O que a Comissão fez e já se comprometeu a fazer, é estar preparada para todas as eventualidades, indicou uma porta-voz do executivo europeu, que examina todas as opções disponíveis na legislação sobre fronteiras.

A zona Schengen integra 26 países e constitui uma das chaves da integração europeia, ao permitir a livre circulação entre os cidadãos destes países.

O tratado de Schengen está em perigo. A Europa está em perigo, a Europa tem medo e isso preocupa-me, assinalou Mouzalas.

Em paralelo, o ministro grego anunciou que os centros de registo de refugiados, que Atenas se comprometeu a estabelecer nas ilhas do leste do mar Egeu, vão estar prontos em finais de fevereiro e operacionais em março.

Dos cinco centros de registo previstos para Khios, Kos, Leros, Samos e Lesbos, apenas este último está a funcionar, com capacidade para registar diariamente 4.000 pessoas.

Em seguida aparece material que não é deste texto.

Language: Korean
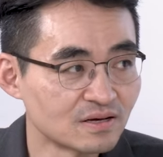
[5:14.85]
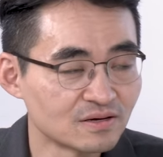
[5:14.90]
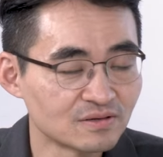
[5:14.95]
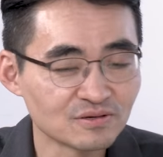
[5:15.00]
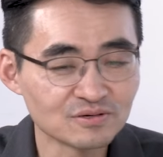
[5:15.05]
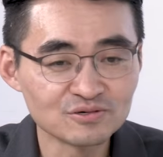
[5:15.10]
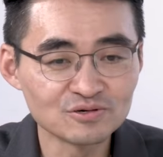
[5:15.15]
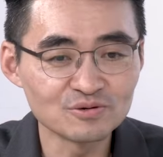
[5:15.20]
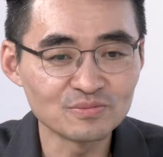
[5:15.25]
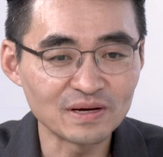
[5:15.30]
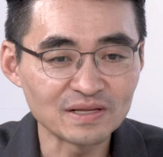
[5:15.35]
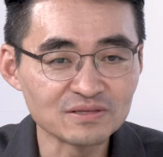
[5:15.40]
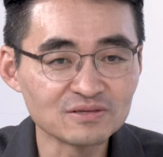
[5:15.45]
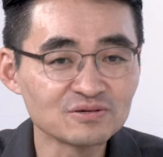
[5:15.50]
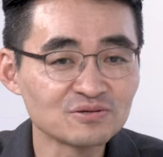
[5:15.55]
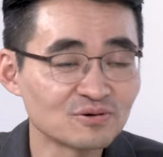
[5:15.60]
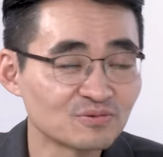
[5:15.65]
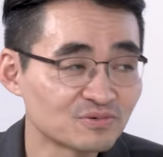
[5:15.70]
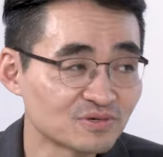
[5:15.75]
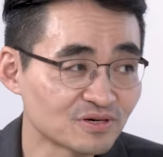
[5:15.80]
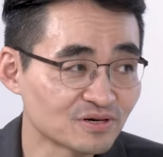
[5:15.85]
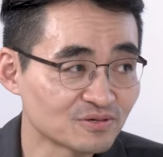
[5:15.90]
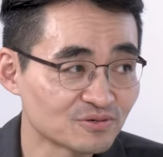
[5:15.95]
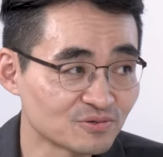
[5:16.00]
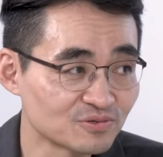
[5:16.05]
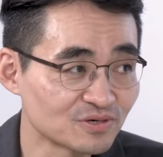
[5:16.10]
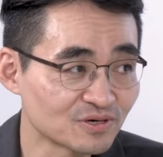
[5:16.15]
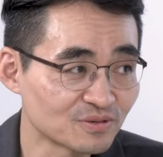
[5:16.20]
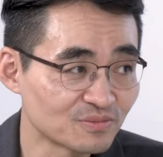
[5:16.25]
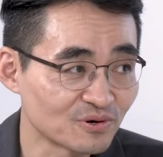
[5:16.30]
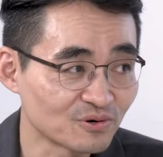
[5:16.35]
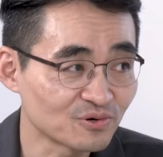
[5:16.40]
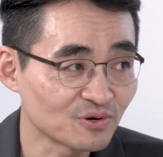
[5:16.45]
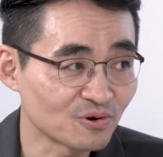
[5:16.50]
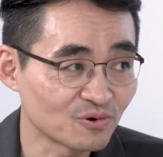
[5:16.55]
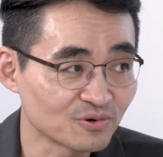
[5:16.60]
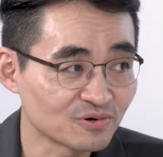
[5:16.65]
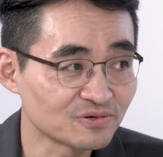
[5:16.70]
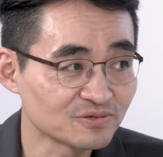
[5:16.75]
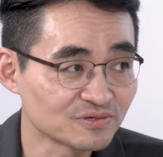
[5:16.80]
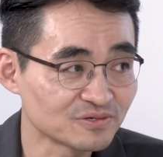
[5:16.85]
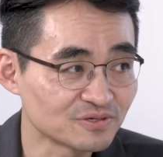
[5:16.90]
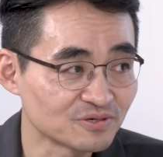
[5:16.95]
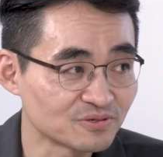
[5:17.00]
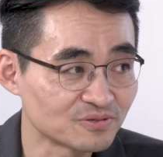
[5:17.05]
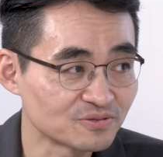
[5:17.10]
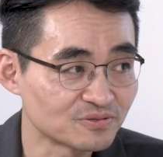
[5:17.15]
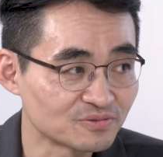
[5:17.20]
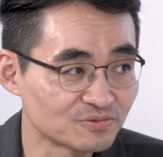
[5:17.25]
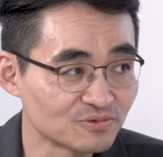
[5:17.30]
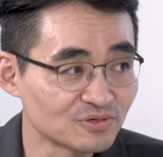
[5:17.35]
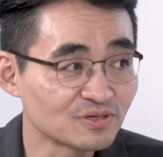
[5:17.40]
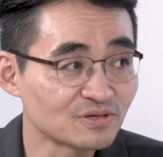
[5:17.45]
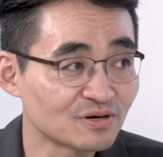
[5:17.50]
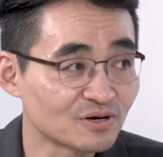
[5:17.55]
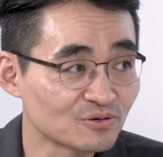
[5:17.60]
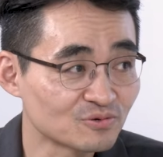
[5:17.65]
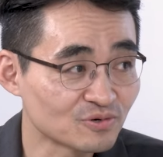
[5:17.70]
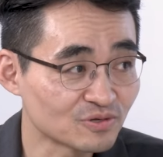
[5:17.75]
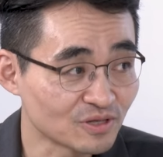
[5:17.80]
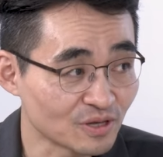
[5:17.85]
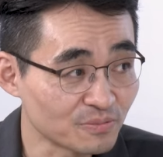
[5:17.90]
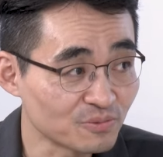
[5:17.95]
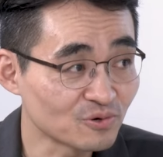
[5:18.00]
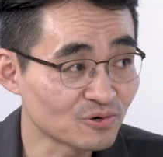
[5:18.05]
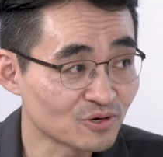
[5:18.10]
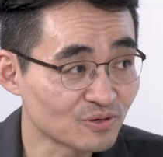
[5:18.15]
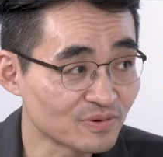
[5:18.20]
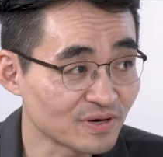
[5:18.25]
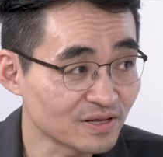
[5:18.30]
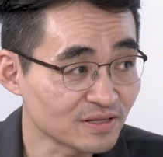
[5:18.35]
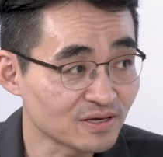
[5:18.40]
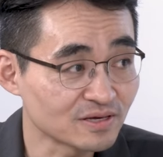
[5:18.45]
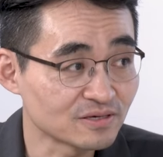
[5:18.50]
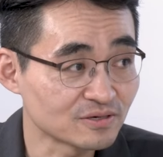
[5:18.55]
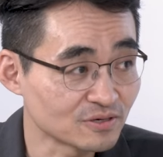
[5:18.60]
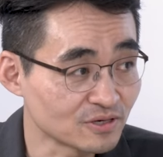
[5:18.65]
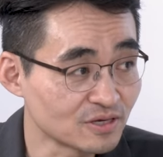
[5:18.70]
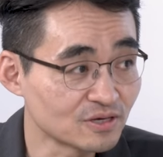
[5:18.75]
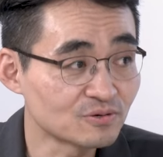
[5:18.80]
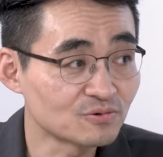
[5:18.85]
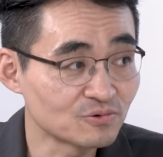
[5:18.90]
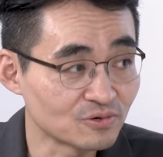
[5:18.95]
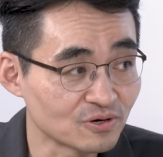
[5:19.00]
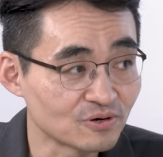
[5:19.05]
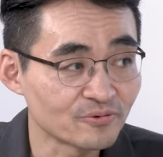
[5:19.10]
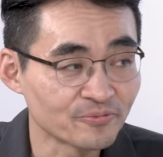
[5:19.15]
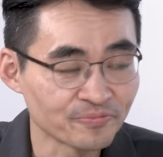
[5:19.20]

근데 그걸 만드는 업체가 전 세계 몇 개 없거든요. 우리나라에 대표 기업이 하나 있고요.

Numa referência a um artigo do Financial Times, que propunha à Grécia acolher mais refugiados em troca de uma redução da sua dívida, Mouzalas manifestou indignação pela ideia de que o seu país se converta numa prisão e lugar de exílio da Europa em troca de uma fiança.

Segundo um relatório do Fundo Monetário Internacional (FMI) a Grécia despendeu, em 2015, 300 milhões de euros com a crise dos refugiados, cerca de 0,17 por cento do seu Produto Interno Bruto.

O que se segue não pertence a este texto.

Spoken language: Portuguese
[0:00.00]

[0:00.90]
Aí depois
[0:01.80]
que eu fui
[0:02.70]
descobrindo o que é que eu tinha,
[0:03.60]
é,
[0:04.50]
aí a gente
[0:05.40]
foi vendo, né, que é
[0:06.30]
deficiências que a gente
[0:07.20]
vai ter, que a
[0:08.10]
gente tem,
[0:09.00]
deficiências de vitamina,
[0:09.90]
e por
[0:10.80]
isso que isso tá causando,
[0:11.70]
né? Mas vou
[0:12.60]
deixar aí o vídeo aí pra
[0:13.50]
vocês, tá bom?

Dados da Organização Internacional para as Migrações referem que desde o início de 2016 chegaram por mar à Grécia 45.361 migrantes e refugiados, 31 vezes mais que em todo o mês de janeiro de 2015, e 177 pessoas morreram em naufrágios.

Cerca de 90% das novas chegadas provêm da Síria, Iraque e Afeganistão, os únicos países a cujos cidadãos é permitido, na qualidade de refugiados, atravessar a Grécia em direção à Antiga República Jugoslava da Macedónia (FYROM, nome oficial), e daí para o resto da Europa.